■ What the task asks: Write out the records again exactly and exclude the pictures.

● ● ●

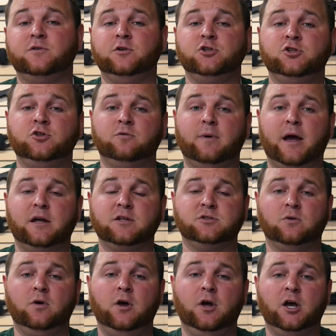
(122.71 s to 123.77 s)
for you to shoot them at.
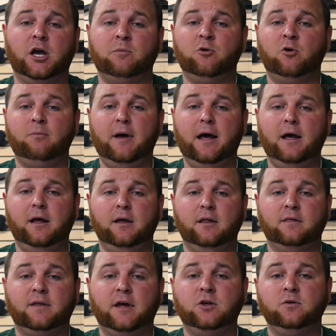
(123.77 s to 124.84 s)
So come on by.
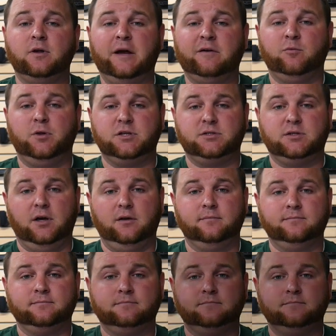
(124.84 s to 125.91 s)
Thank you and have a blessed day.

● ● ●

■ Answer for this exercise:
(122.71 s to 123.77 s)
for you to shoot them at.
(123.77 s to 124.84 s)
So come on by.
(124.84 s to 125.91 s)
Thank you and have a blessed day.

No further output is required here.